[Given records Boundary: Start]

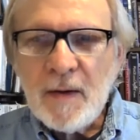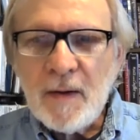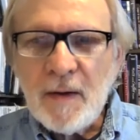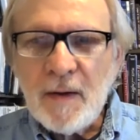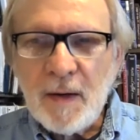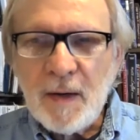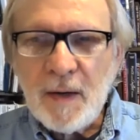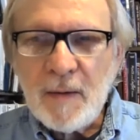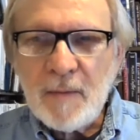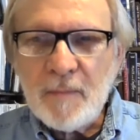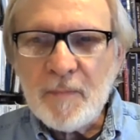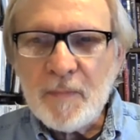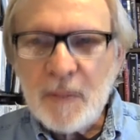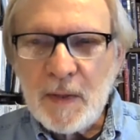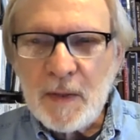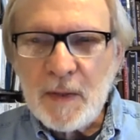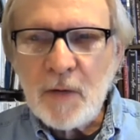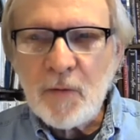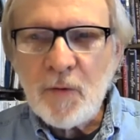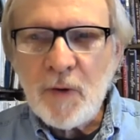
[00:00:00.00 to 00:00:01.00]
um,
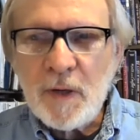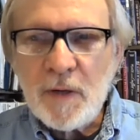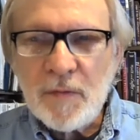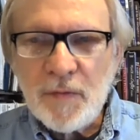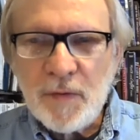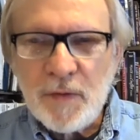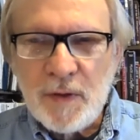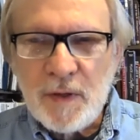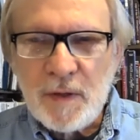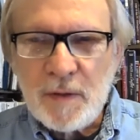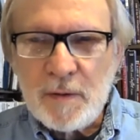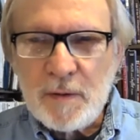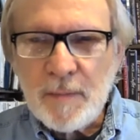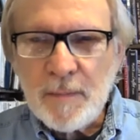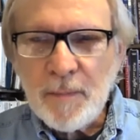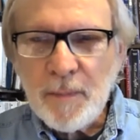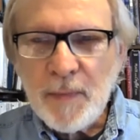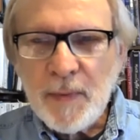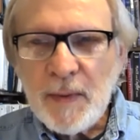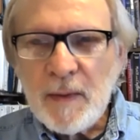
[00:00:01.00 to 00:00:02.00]
get ready for this,
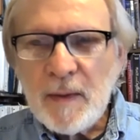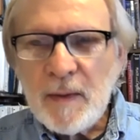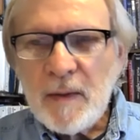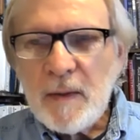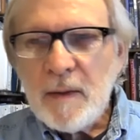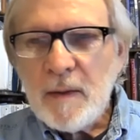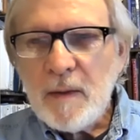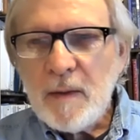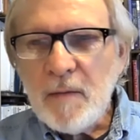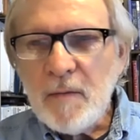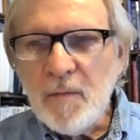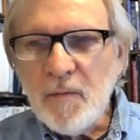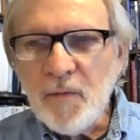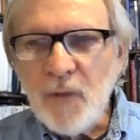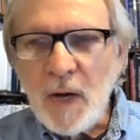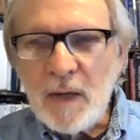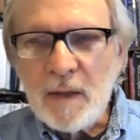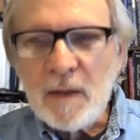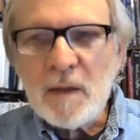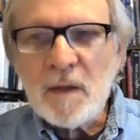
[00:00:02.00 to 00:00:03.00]

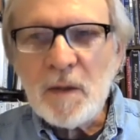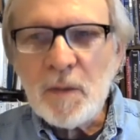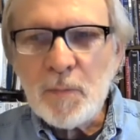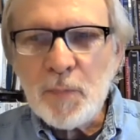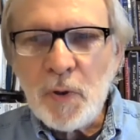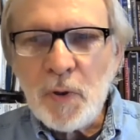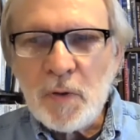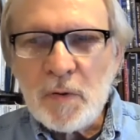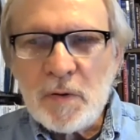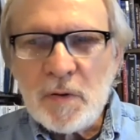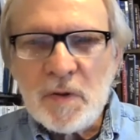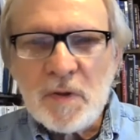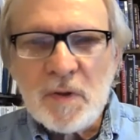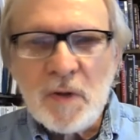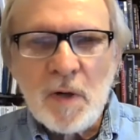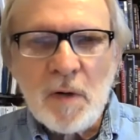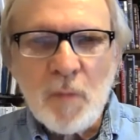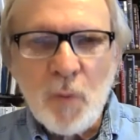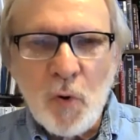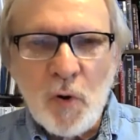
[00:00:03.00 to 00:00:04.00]
violent approaches
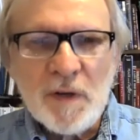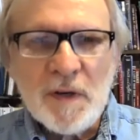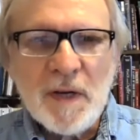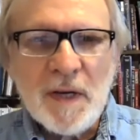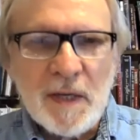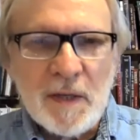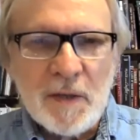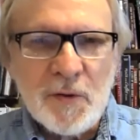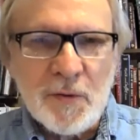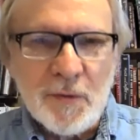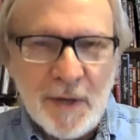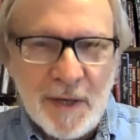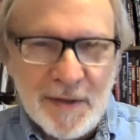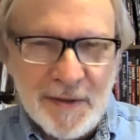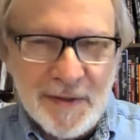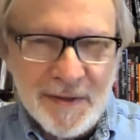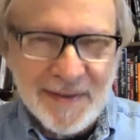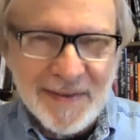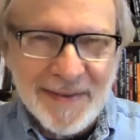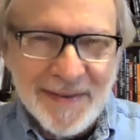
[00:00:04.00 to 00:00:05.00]
are more
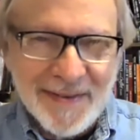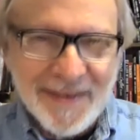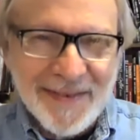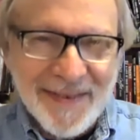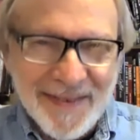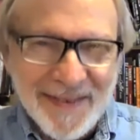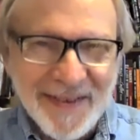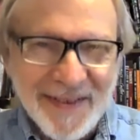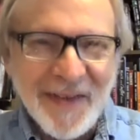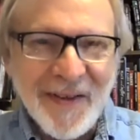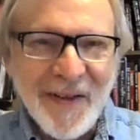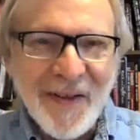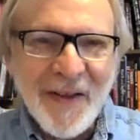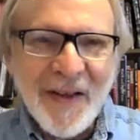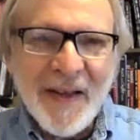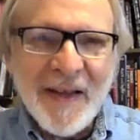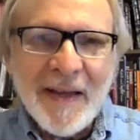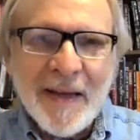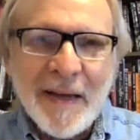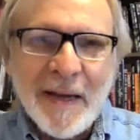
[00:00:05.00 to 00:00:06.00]
dangerous.
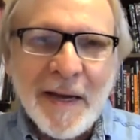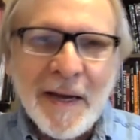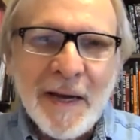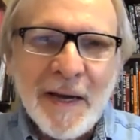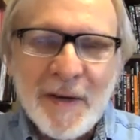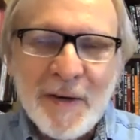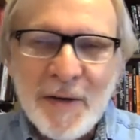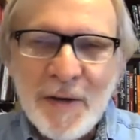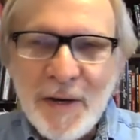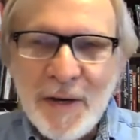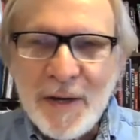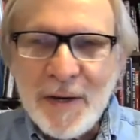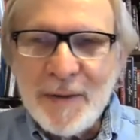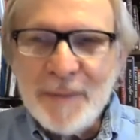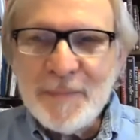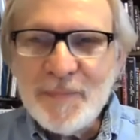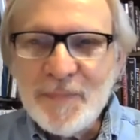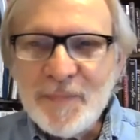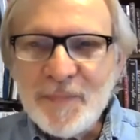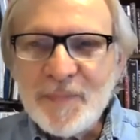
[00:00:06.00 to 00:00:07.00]
And uh,
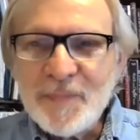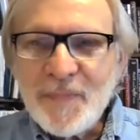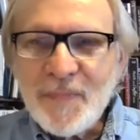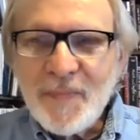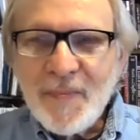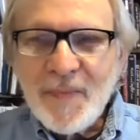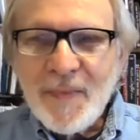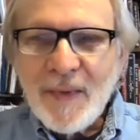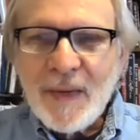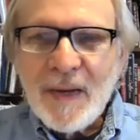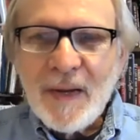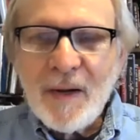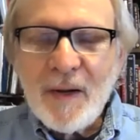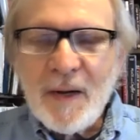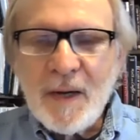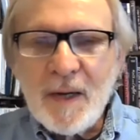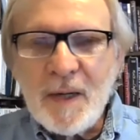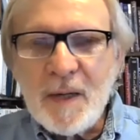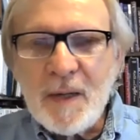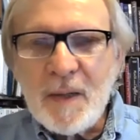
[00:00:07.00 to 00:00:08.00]

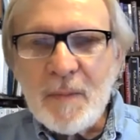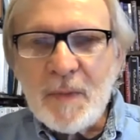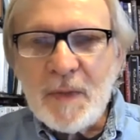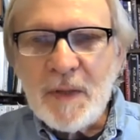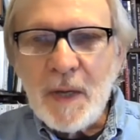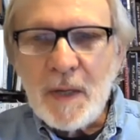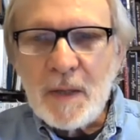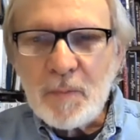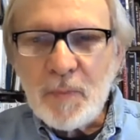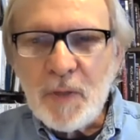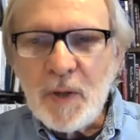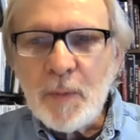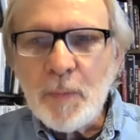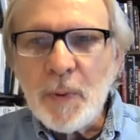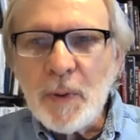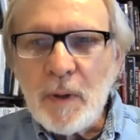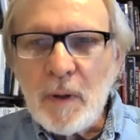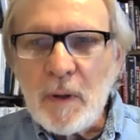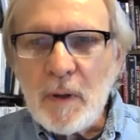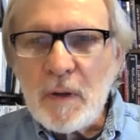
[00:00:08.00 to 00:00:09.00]
uh, yet
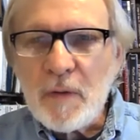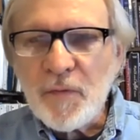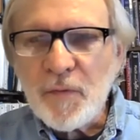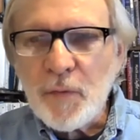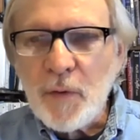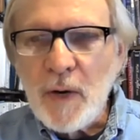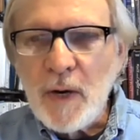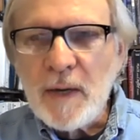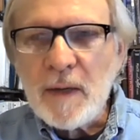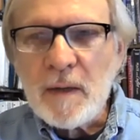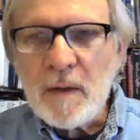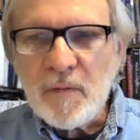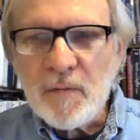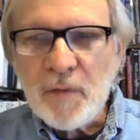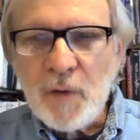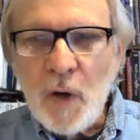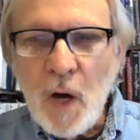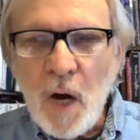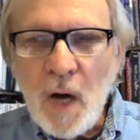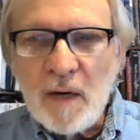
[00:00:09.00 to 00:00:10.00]
people are afraid of
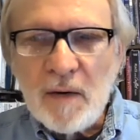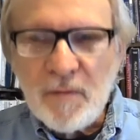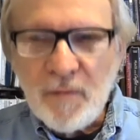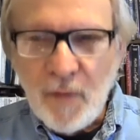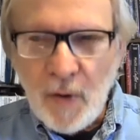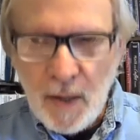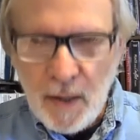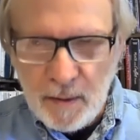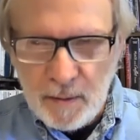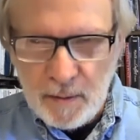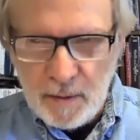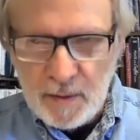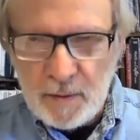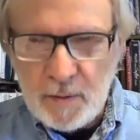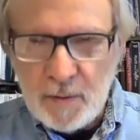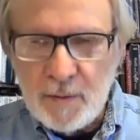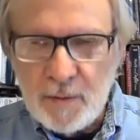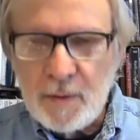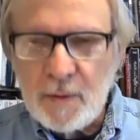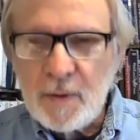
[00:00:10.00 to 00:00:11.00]

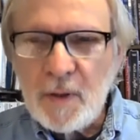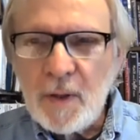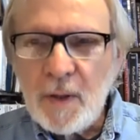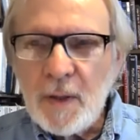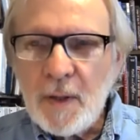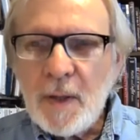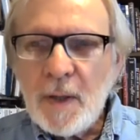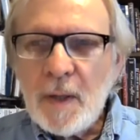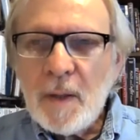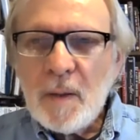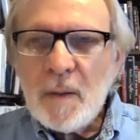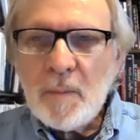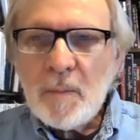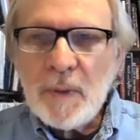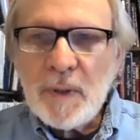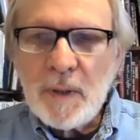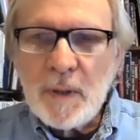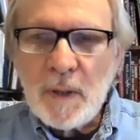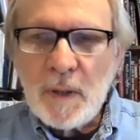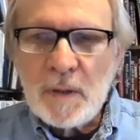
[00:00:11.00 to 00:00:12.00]
nonviolence,
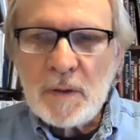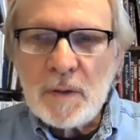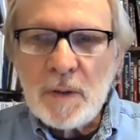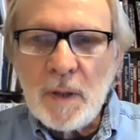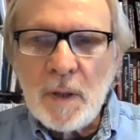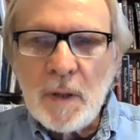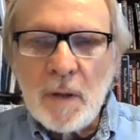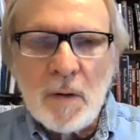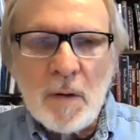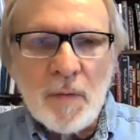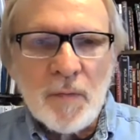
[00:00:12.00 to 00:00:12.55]
because they are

[Given records Boundary: End]

Exercise:
From the line containing "[00:00:01.00 to 00:00:02.00]" through the last line of the entries, copy each line exactly and only those, skipping all pictures.

Exercise answer:
[00:00:01.00 to 00:00:02.00]
get ready for this,
[00:00:02.00 to 00:00:03.00]

[00:00:03.00 to 00:00:04.00]
violent approaches
[00:00:04.00 to 00:00:05.00]
are more
[00:00:05.00 to 00:00:06.00]
dangerous.
[00:00:06.00 to 00:00:07.00]
And uh,
[00:00:07.00 to 00:00:08.00]

[00:00:08.00 to 00:00:09.00]
uh, yet
[00:00:09.00 to 00:00:10.00]
people are afraid of
[00:00:10.00 to 00:00:11.00]

[00:00:11.00 to 00:00:12.00]
nonviolence,
[00:00:12.00 to 00:00:12.55]
because they are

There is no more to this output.